Japanese writer (1864–1913)

Itō Sachio (伊藤 左千夫) was the pen-name of Itō Kōjirō (伊藤 幸次郎), a Japanese tanka poet and novelist active during the Meiji period of Japan.

==Biography==
Itō was born in what is now Sanmu city, Chiba prefecture, as the younger son to a farming family. He attended the Meiji Hōritsu gakko (the predecessor of Meiji University), but left without graduating.

His interest in poetry led him to visit the famous author Masaoka Shiki, who accepted him as a student.

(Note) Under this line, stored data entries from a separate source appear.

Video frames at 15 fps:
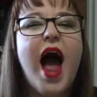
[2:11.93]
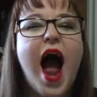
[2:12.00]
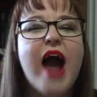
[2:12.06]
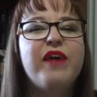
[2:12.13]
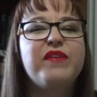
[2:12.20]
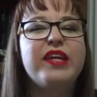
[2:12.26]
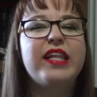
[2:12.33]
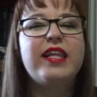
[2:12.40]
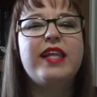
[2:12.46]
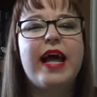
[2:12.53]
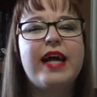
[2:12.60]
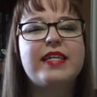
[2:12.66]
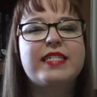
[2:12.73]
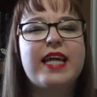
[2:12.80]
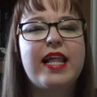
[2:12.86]
I really
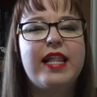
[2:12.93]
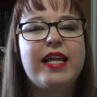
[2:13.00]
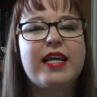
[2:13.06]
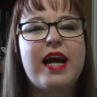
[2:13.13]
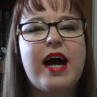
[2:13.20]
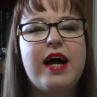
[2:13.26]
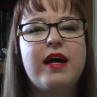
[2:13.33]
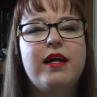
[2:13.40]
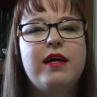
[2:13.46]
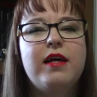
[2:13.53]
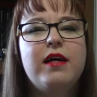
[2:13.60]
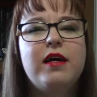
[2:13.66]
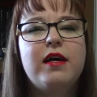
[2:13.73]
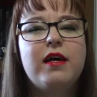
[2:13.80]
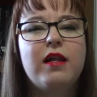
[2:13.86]
liked Kellen
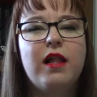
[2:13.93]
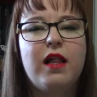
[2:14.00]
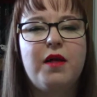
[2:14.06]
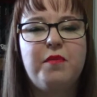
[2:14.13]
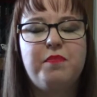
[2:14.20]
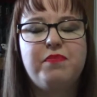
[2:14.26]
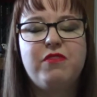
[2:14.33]
KyleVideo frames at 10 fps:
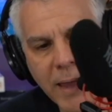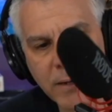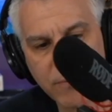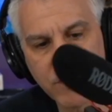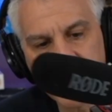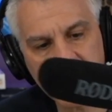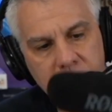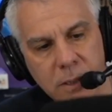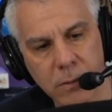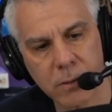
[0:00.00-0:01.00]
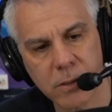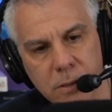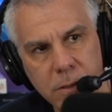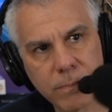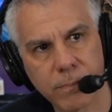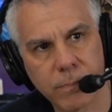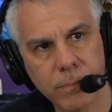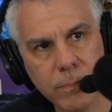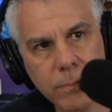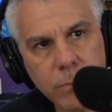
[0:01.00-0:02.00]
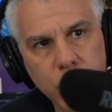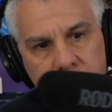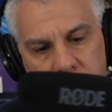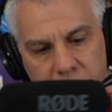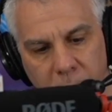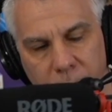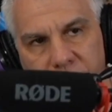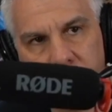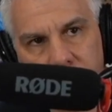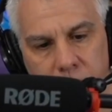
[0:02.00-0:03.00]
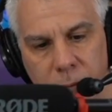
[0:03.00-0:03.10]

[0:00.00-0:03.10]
of this tilts, which is helpful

Itō established the literary magazine Araragi in 1903, and served as its editor until 1908. During this time, he published his poems, literary criticism and studies on the Man'yōshū. He published a sentimental love story, Nogiku no Haka ("The Wild Daisy", 1906) in the literary magazine Hototogisu. The story became a popular classic, and was made into movies in 1955, 1966 and in 1981.

Itō came to be regarded as Masaoka Shiki's closest disciple with the posthumous publication of his tanka anthology Sachio Kashū in 1920. His own disciples included Saitō Mokichi and Tsuchiya Bunmei.

In addition to his literary career, Itō was also an amateur master of the Japanese tea ceremony. He died of a cerebral hemorrhage.